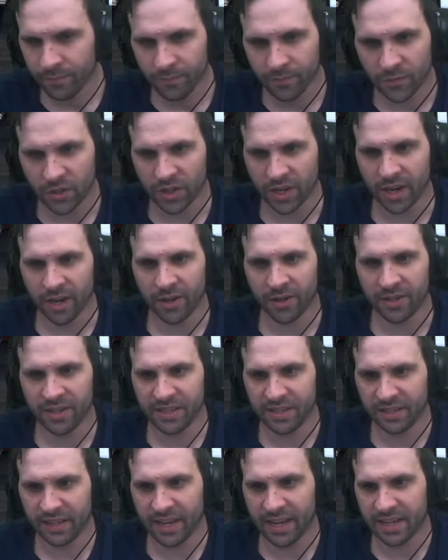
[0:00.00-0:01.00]
You know,
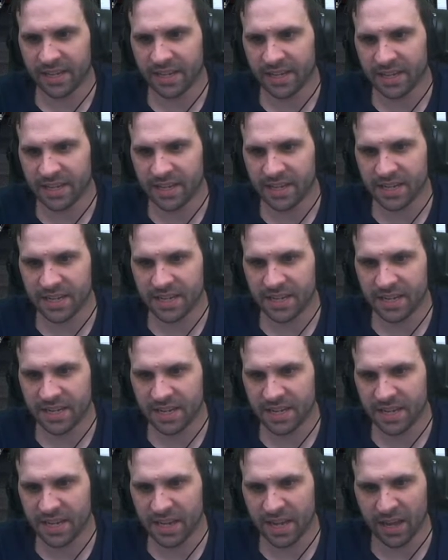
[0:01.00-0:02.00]
like,
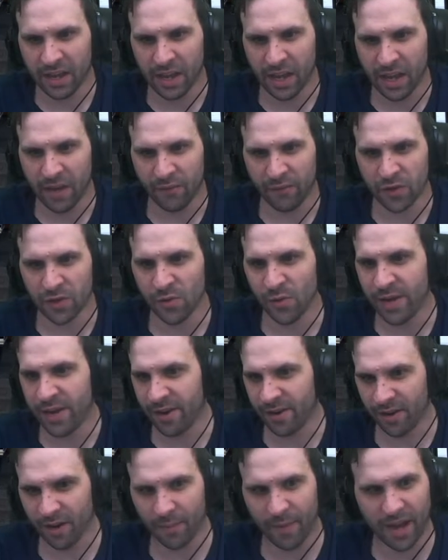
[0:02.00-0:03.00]
if you
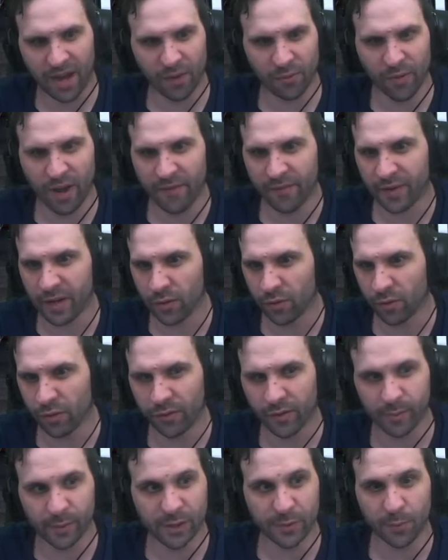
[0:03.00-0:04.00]
hear about a refing crew
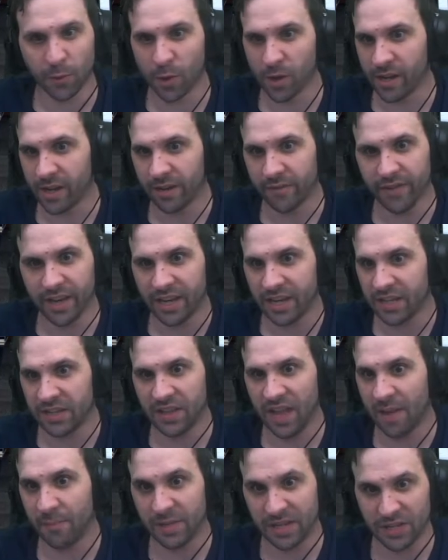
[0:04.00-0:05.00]
from a sporting event, it,
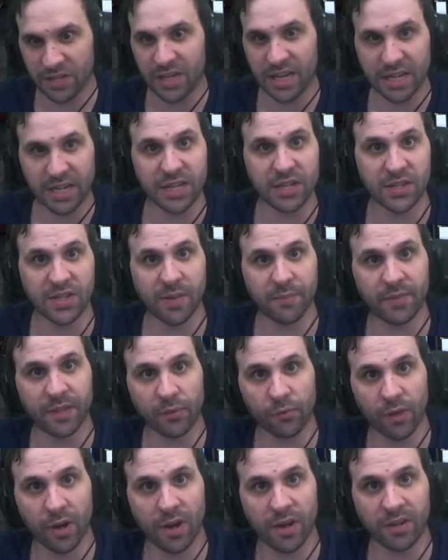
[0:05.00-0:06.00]
that means they did something
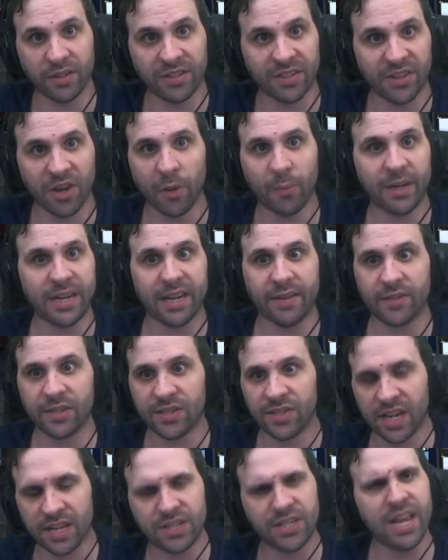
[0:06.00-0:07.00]
wrong. Nobody ever
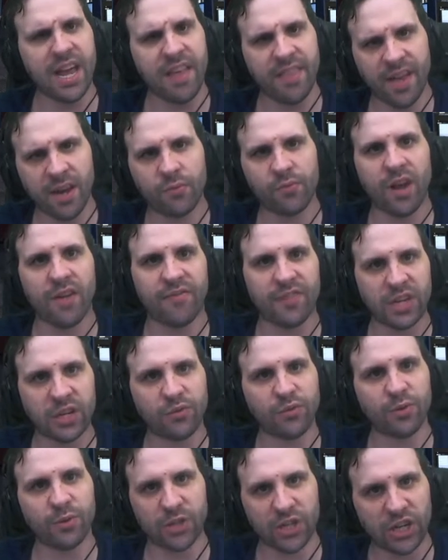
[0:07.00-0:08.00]
says, yeah, that refing
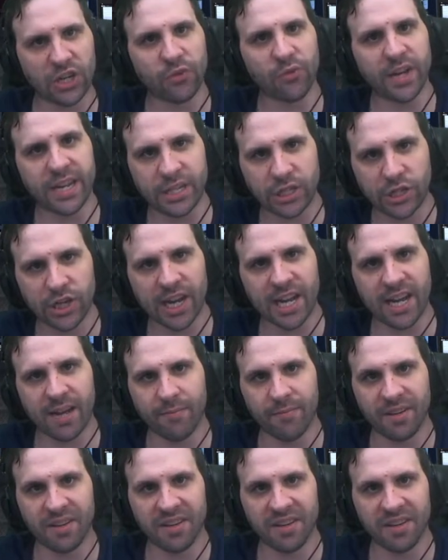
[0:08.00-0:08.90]
crew did a great job.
================================
Task directions: Output all of the listing above, exactly as given, but without its pictures.

Task result:
[0:00.00-0:01.00]
You know,
[0:01.00-0:02.00]
like,
[0:02.00-0:03.00]
if you
[0:03.00-0:04.00]
hear about a refing crew
[0:04.00-0:05.00]
from a sporting event, it,
[0:05.00-0:06.00]
that means they did something
[0:06.00-0:07.00]
wrong. Nobody ever
[0:07.00-0:08.00]
says, yeah, that refing
[0:08.00-0:08.90]
crew did a great job.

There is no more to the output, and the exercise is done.